Mr Swinney said: “I don’t think CfE has been the driver of this process, to move to broader faculty leadership. The move to faculty heads and flatter structures is about local authority choices, it’s not about CfE.”

However, Seamus Searson, general secretary of the Scottish Secondary Teachers’ Association (SSTA), told Tes Scotland that CfE’s “broad general education” in S1-3, by echoing primary schools’ generalist approach to education, made it easier for local authorities to claim that they were moving towards faculty structures for educational reasons. “It’s giving them the argument to do it,” he said. Critics argue that the main reason why councils are introducing faculties is to cut costs.
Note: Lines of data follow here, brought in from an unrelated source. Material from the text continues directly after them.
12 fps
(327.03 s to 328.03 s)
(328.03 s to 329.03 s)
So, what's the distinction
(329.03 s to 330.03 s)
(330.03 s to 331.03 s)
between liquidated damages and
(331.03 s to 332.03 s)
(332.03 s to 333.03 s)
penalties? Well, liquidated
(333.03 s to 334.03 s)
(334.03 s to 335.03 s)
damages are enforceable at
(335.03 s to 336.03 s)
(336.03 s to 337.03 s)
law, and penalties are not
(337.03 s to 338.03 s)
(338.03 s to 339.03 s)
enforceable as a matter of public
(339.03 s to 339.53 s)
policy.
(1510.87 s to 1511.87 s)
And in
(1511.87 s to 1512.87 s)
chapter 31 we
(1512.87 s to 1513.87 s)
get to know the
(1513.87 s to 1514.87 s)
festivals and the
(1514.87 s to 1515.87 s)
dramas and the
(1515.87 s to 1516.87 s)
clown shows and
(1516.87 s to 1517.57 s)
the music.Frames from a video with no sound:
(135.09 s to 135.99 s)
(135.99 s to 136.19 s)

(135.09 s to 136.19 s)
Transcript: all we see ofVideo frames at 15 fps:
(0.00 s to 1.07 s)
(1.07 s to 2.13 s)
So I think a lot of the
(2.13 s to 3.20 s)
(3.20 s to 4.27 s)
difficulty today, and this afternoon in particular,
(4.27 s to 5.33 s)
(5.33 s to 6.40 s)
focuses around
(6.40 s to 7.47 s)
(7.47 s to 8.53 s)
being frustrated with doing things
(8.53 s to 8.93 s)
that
Mr Searson added that there was “no consistent model” for faculties, which led to unusual combinations of subjects such as religious education and technical education.

He also warned that where the faculty head did not share teachers’ subject expertise, those unpromoted teachers were left with extra work for no financial reward.

Mr Searson feared that local authorities were increasingly keen on the idea of having generic faculty heads, who would be moved around regularly to head up different faculties, even if their subject expertise was far removed from the teachers they were working with.

Last year, West Dunbartonshire secondary teachers went on strike, partly as a result of plans to remove principal teacher posts. At the time, EIS union general secretary Larry Flanagan said the council’s plans - later partially reined in - would create a “generic mess”, with subject teachers left out on a limb if their faculty head had a different specialism.

Jim Thewliss, general secretary of School Leaders Scotland, told Tes Scotland that some faculty head systems had preceded CfE. He said he knew of no research showing curricula were more effective delivered through discrete subject departments. But he acknowledged that faculty structures had led to difficulties, such as limited opportunities for career progression.

Mike Corbett, a former NASUWT Scotland president, works in East Dunbartonshire, one of the last councils to retain principal teachers. It has started a review of school management structures, and he believes faculty heads will be one option.

“No one has given me a sound educational reason for moving to a faculty head structure,” said Mr Corbett. East Dunbartonshire Council declined to comment.

He added that recent revisions to national qualifications highlighted a “key flaw” in faculties: “Promoted post-holders in, for example, physics had no idea about the curriculum and quality of materials for chemistry or biology and gave these little attention or passed on work to classroom teachers, which should have been a management responsibility. As for faculties that cobbled together disparate subjects - PE and home economics or music, for example - these fared even worse.”

Michael Wood, chief executive for education directors’ body ADES, said: “The decision to appoint faculty heads is a matter for local authorities and was not driven by CfE, although the curriculum headings have helped to shape the formation of faculties.”